THE DATA:
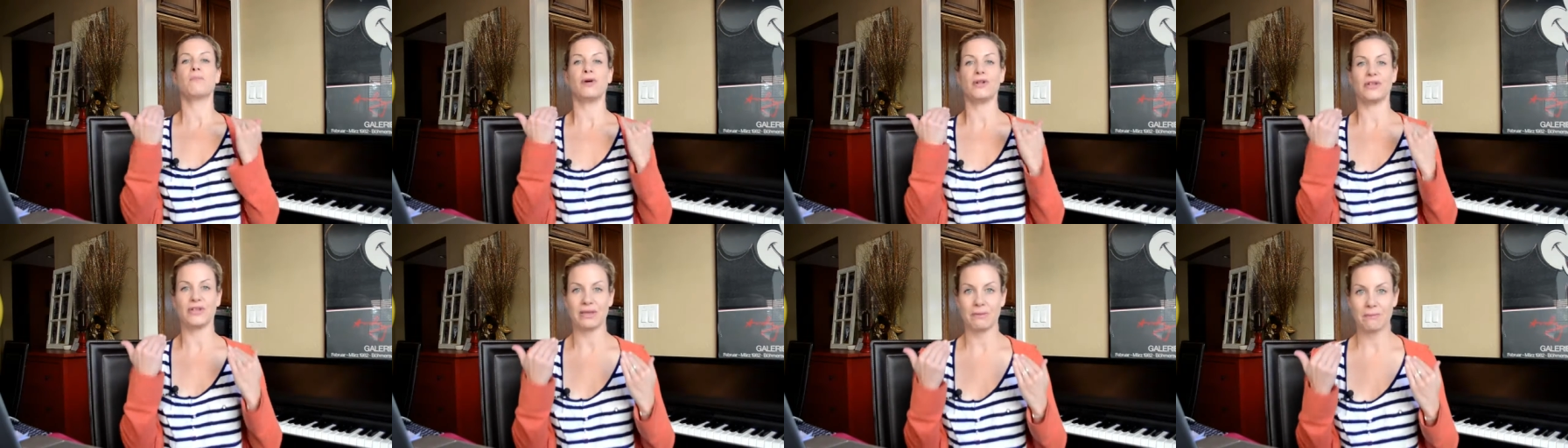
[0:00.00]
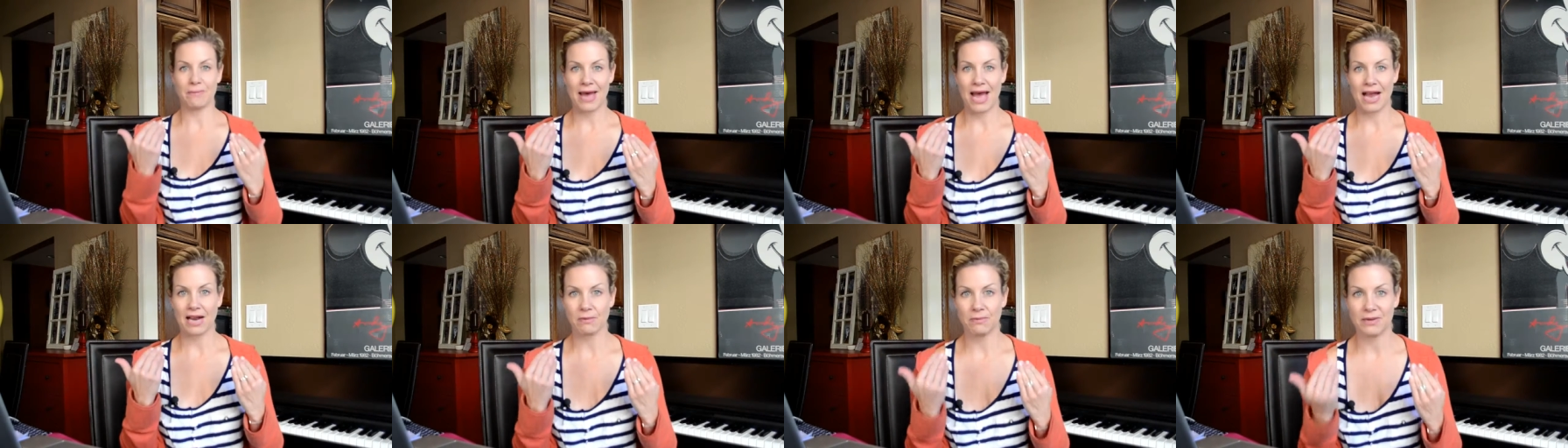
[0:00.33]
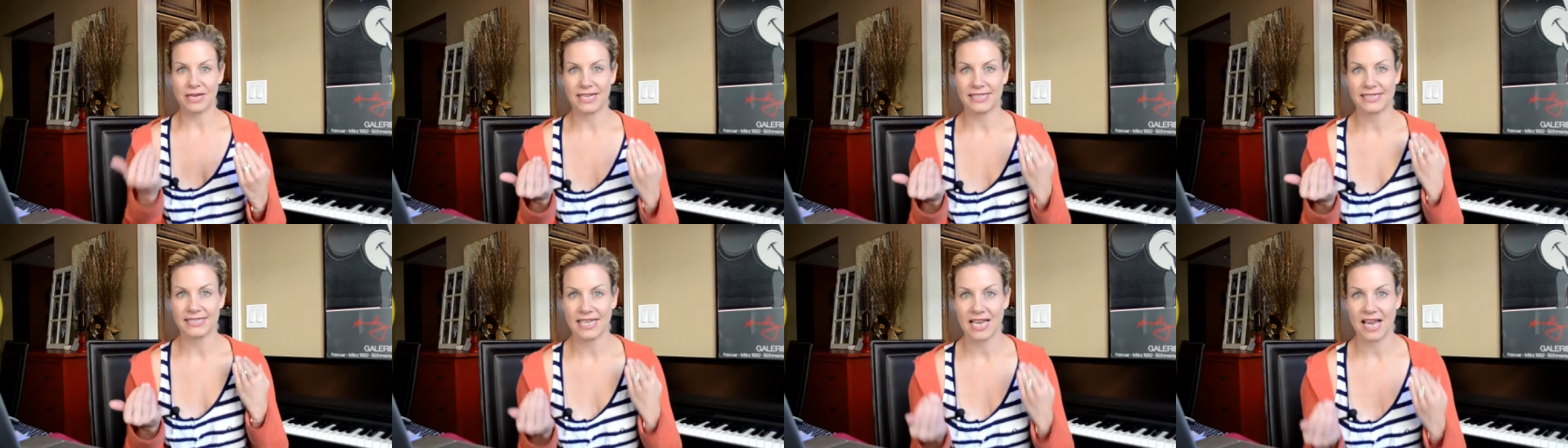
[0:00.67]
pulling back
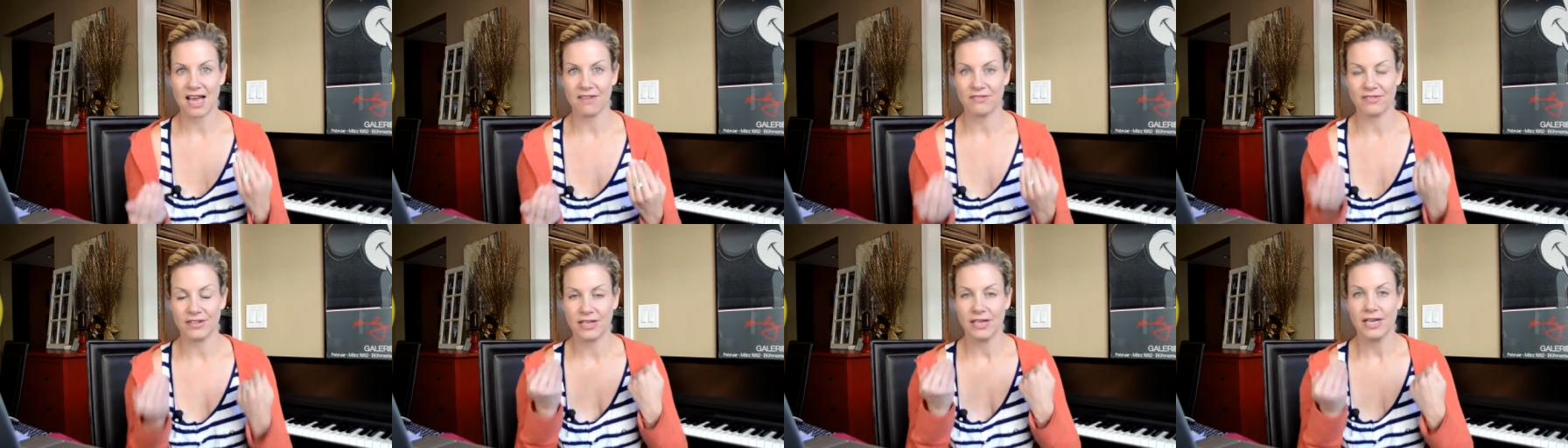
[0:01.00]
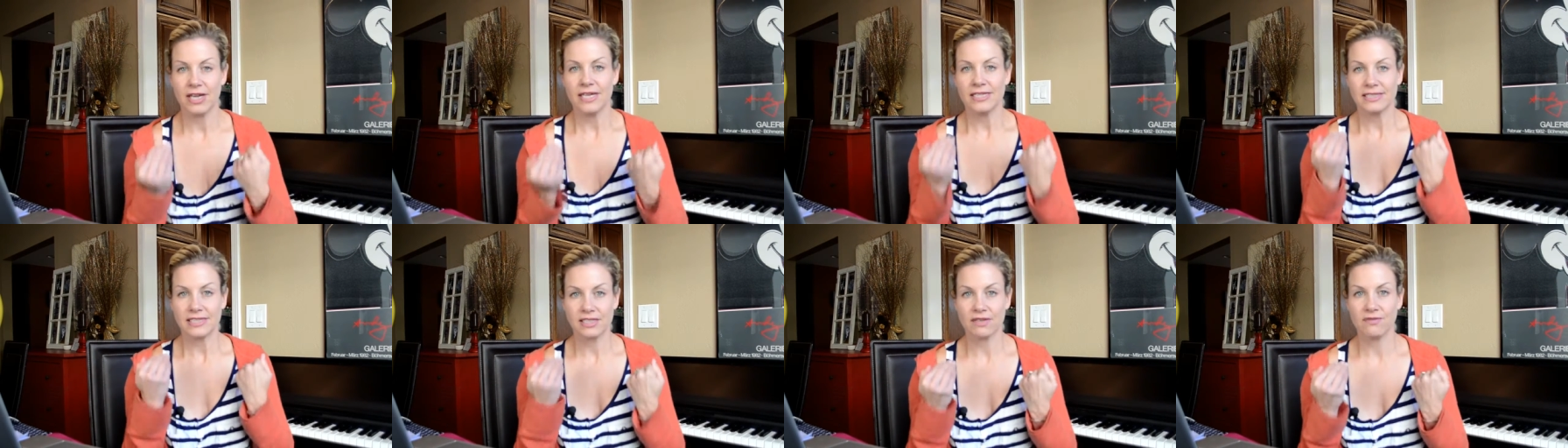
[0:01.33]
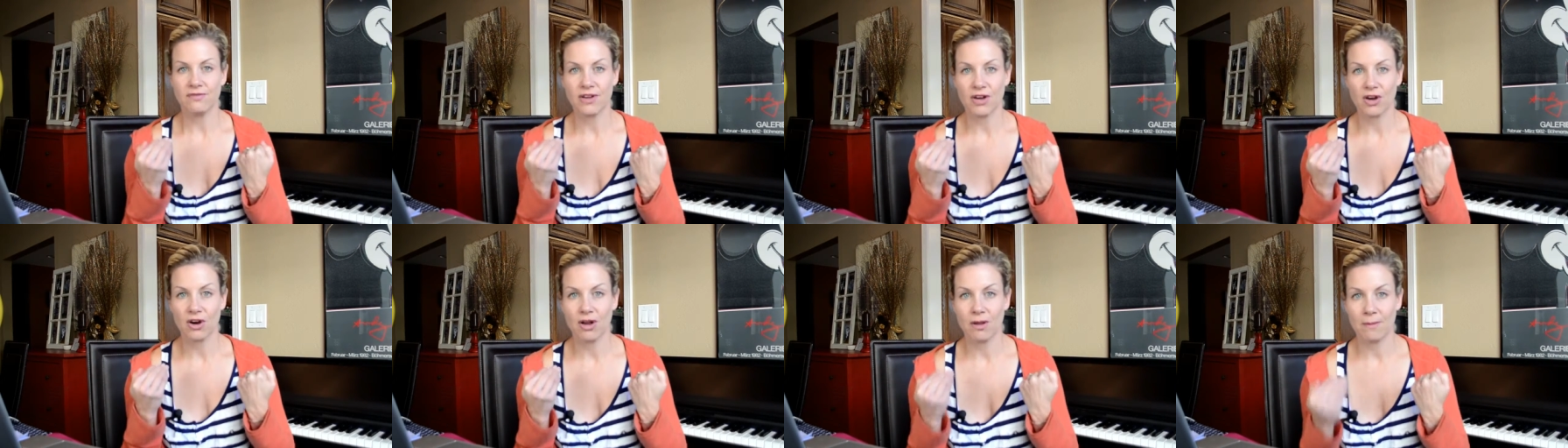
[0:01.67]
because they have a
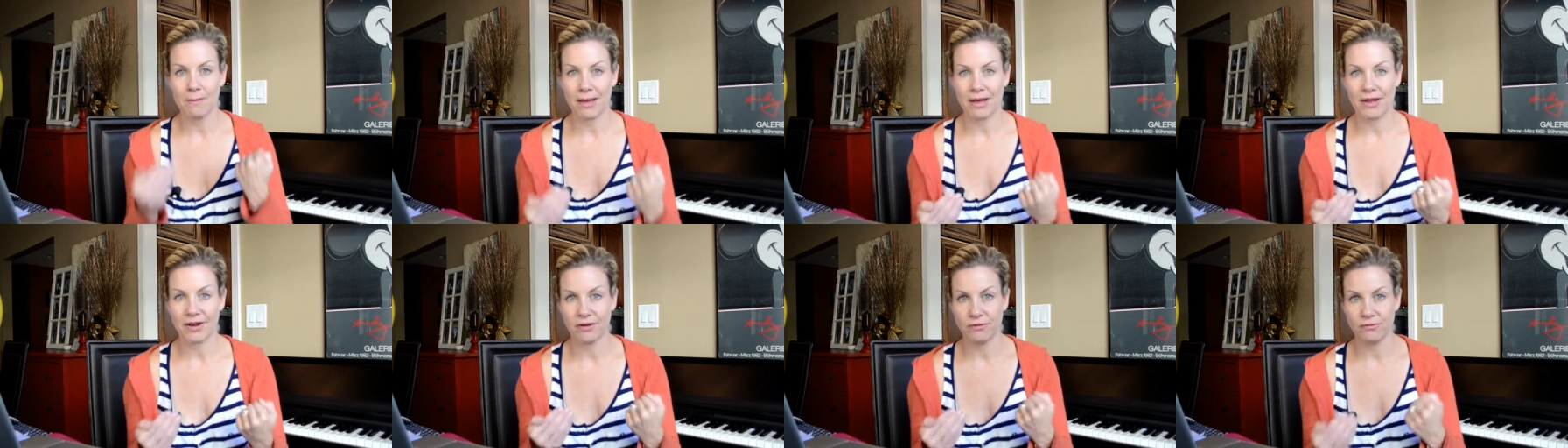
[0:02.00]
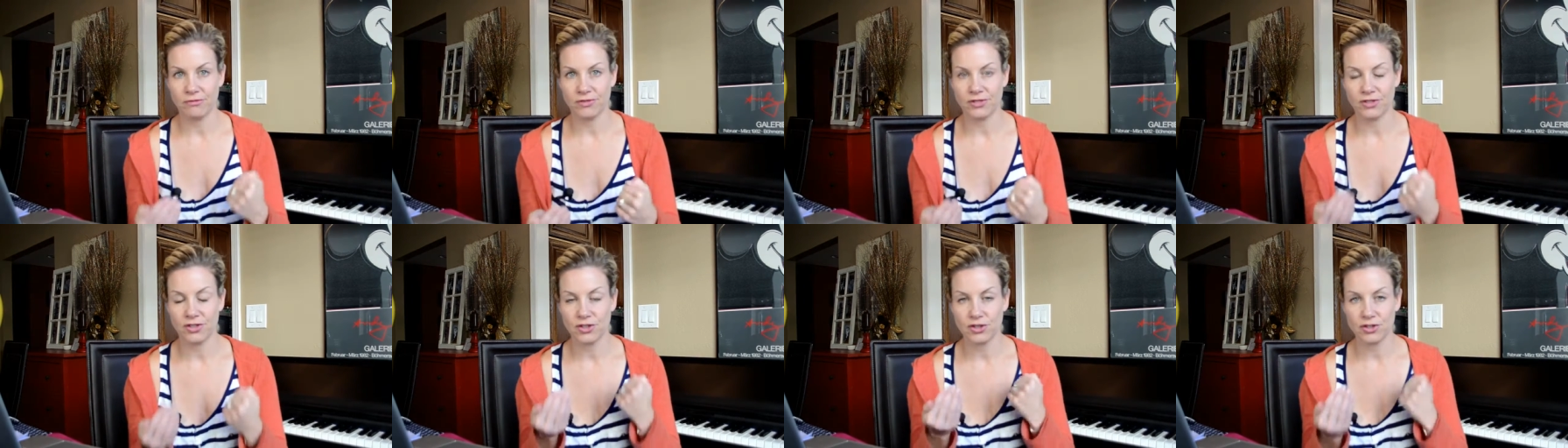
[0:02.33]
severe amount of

EXERCISE AIM: Print the listing exactly, but skip its pictures.

SOLUTION BELOW:
[0:00.00]
[0:00.33]
[0:00.67]
pulling back
[0:01.00]
[0:01.33]
[0:01.67]
because they have a
[0:02.00]
[0:02.33]
severe amount of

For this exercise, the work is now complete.